Posterior Reversible Encephalopathy in Lupus Save
Posterior reversible encephalopathy syndrome (PRES) is a rare neurological disorder with many associations or causative factors. PRES has been linked to renal failure, hypertension, autoimmune disorders, eclampsia, cytotoxic and immunosuppressive use.
Common manifestations include acute-onset headaches, altered mental status, cortical blindness, seizures, tinnitus and acute vertigo. The diagnosis is established with imaging showing posterior cerebral white matter lesions.

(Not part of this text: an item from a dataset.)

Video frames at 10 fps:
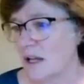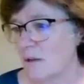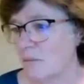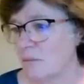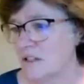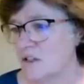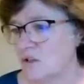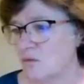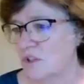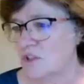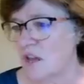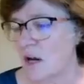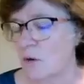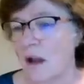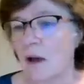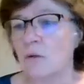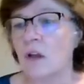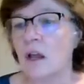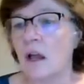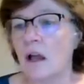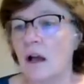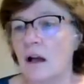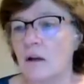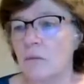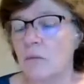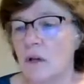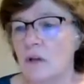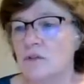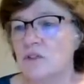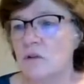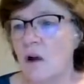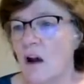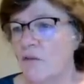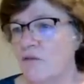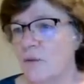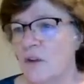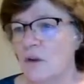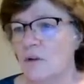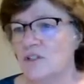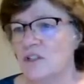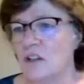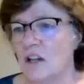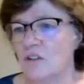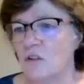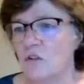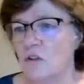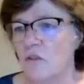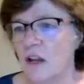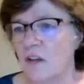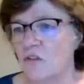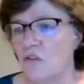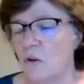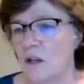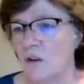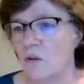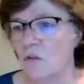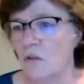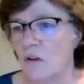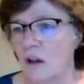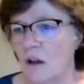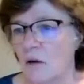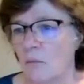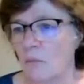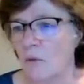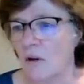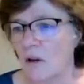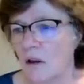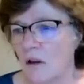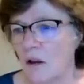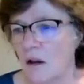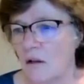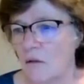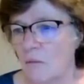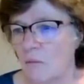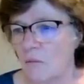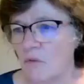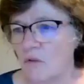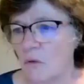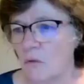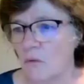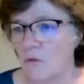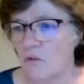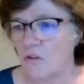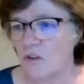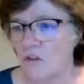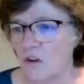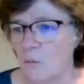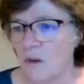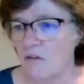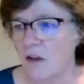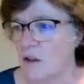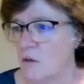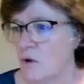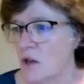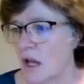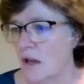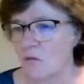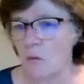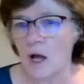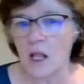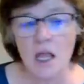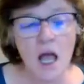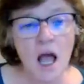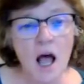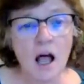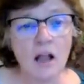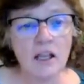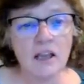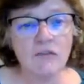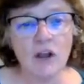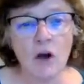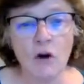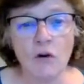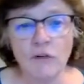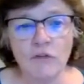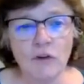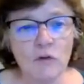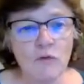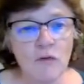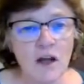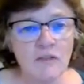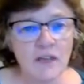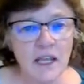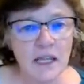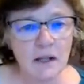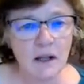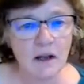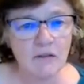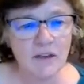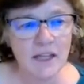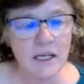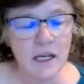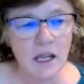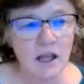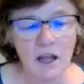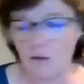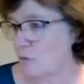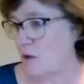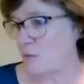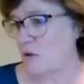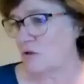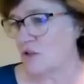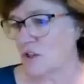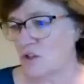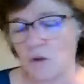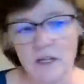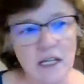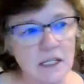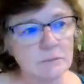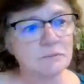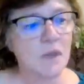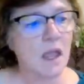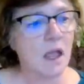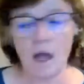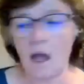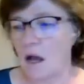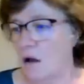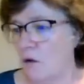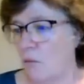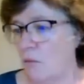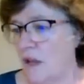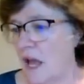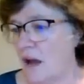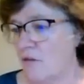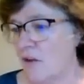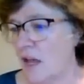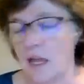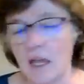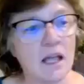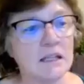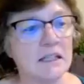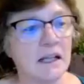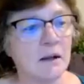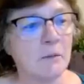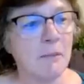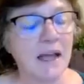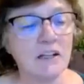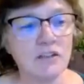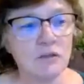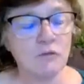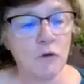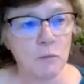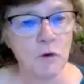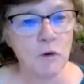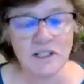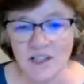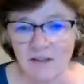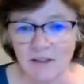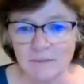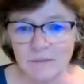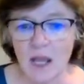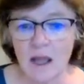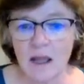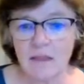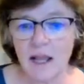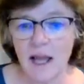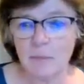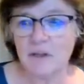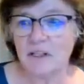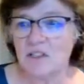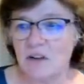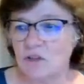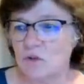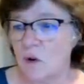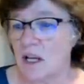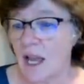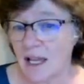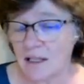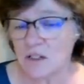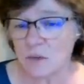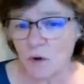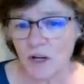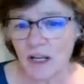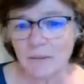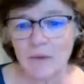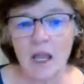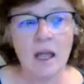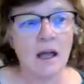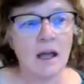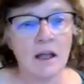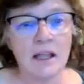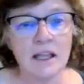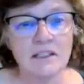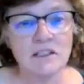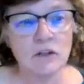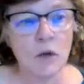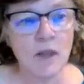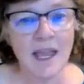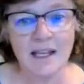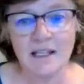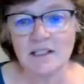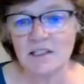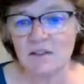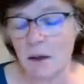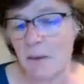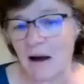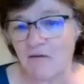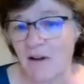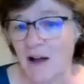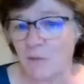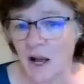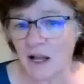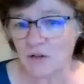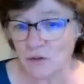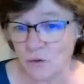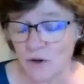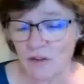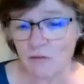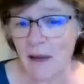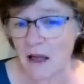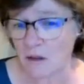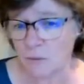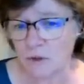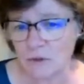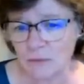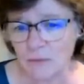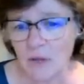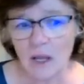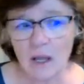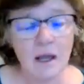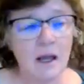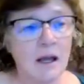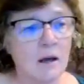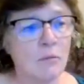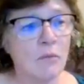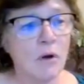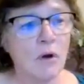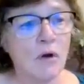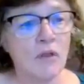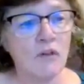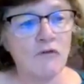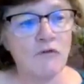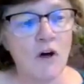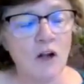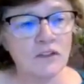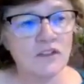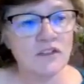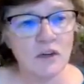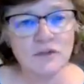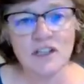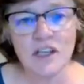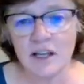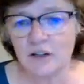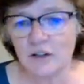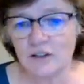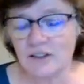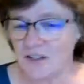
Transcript: uh, please switch that around. Um, Sue Hough from the U.S. Geological Survey has joined us, um, uh, so she's going to be available as well. I'll give an overview of, of it, of it uh, for people who just joined in. Uh, we have a uh, magnitude 4.7 that happened at 7:28 this morning. Uh, it's located about five miles north of Malibu. Um, the fault associator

This is a rare manifestation within the spectrum of lupus neuropsychatric manifestations. The literature includes over 50 reports of lupus-related PRES, most of whom are receiving immunosuppressive drugs.
Two literature reviews show that SLE patients with an increased risk of PRES are more likely to be younger females, hypertensive, with renal insufficiency, active disease, lymphopenia, and hyperlipidemia. (Citation source http://buff.ly/1WduDzl)
The diagnosis is established by brain magnetic resonance imaging with occipital/posterior cortical and white matter alterations with white matter edema involving the posterior parietal and occipital lobes. Hemorrhagic complications occur in one-quarter of lupus PRES patients, and may have chronic sequelae. Clinical recovery is usually but not always complete.